**Task goal**: Copy each line below exactly as it appears. Pictures are to be omitted.

(Saved entries)
·····
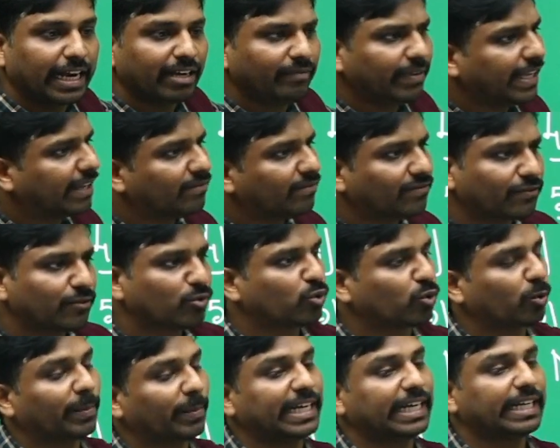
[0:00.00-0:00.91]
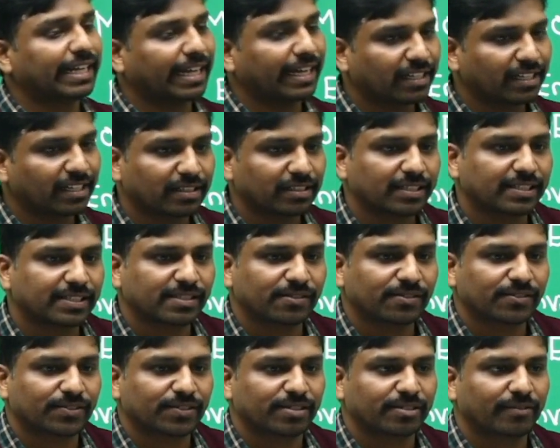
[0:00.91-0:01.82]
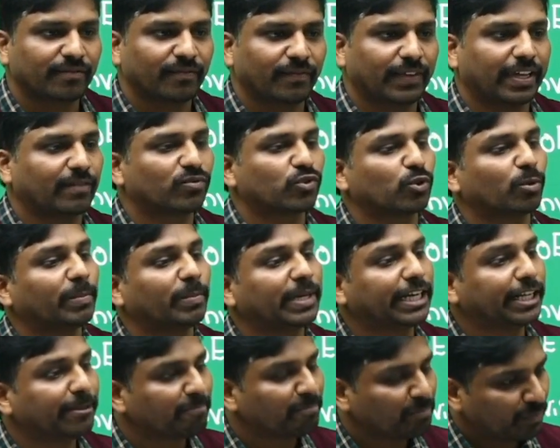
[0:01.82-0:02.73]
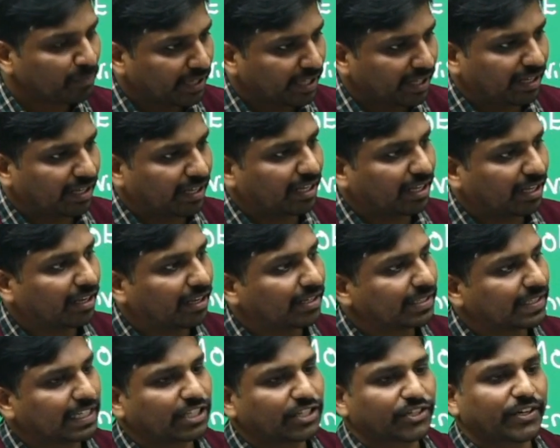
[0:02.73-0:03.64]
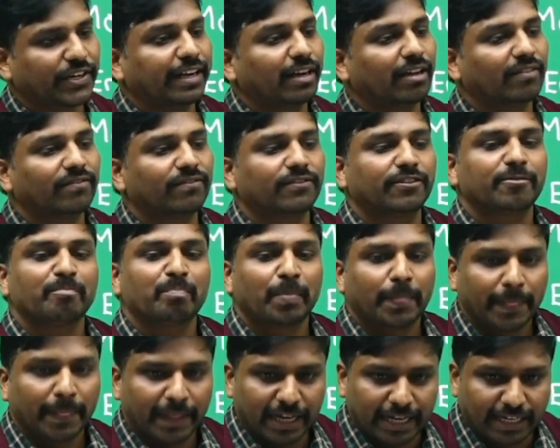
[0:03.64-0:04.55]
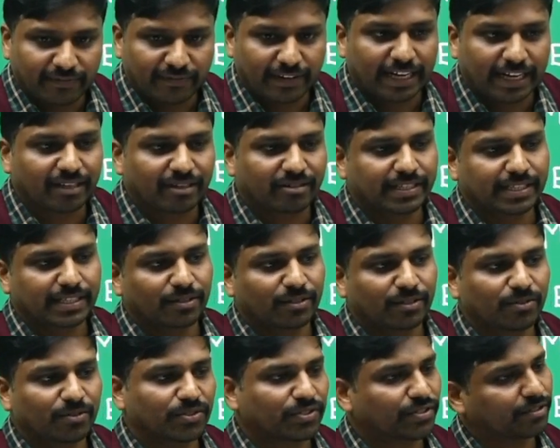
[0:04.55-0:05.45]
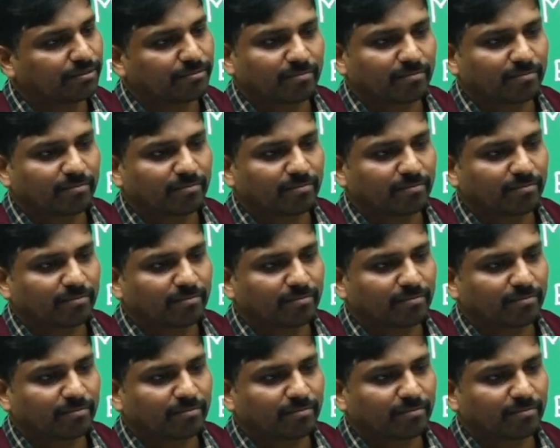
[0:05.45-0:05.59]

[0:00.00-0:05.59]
we have so many tiger reserves. We have so many such kind of elephant reserves.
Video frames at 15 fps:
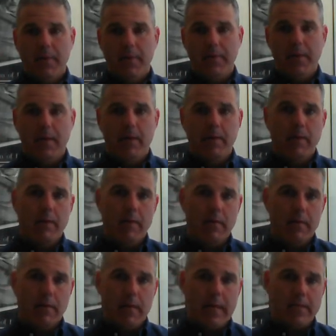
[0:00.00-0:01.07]
And then
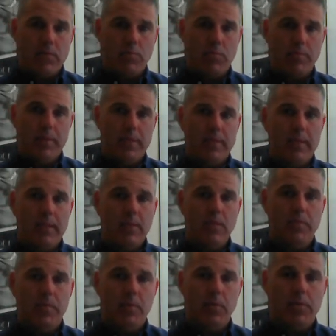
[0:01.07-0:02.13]
last would be a sales
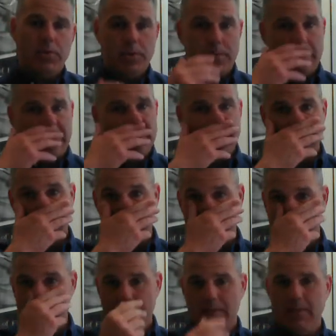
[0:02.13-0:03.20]
promotion
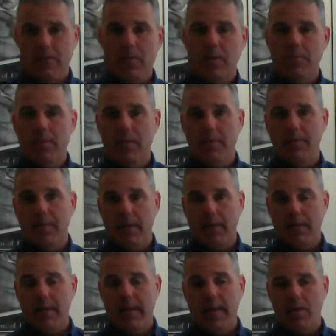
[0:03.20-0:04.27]
in terms of
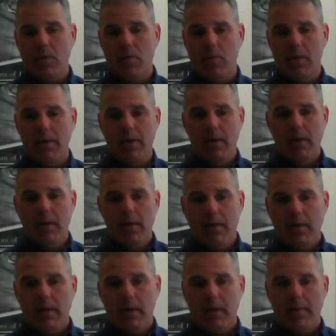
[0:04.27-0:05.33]
a category
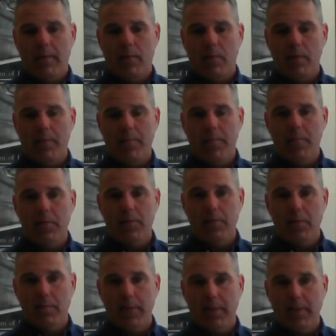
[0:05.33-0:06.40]
for the
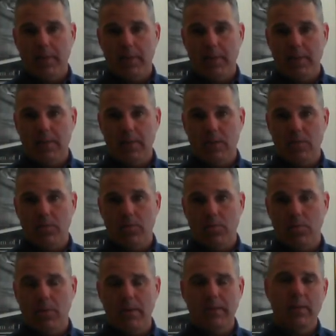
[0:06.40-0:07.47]
promotional mix, and this is
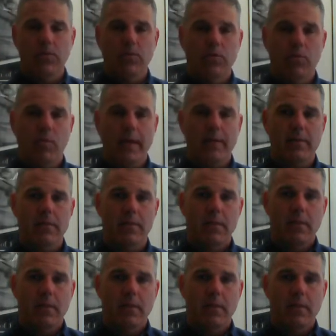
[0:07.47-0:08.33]
to elicit direct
·····
**Answer to the problem**:
[0:00.00-0:00.91]
[0:00.91-0:01.82]
[0:01.82-0:02.73]
[0:02.73-0:03.64]
[0:03.64-0:04.55]
[0:04.55-0:05.45]
[0:05.45-0:05.59]

[0:00.00-0:05.59]
we have so many tiger reserves. We have so many such kind of elephant reserves.
Video frames at 15 fps:
[0:00.00-0:01.07]
And then
[0:01.07-0:02.13]
last would be a sales
[0:02.13-0:03.20]
promotion
[0:03.20-0:04.27]
in terms of
[0:04.27-0:05.33]
a category
[0:05.33-0:06.40]
for the
[0:06.40-0:07.47]
promotional mix, and this is
[0:07.47-0:08.33]
to elicit direct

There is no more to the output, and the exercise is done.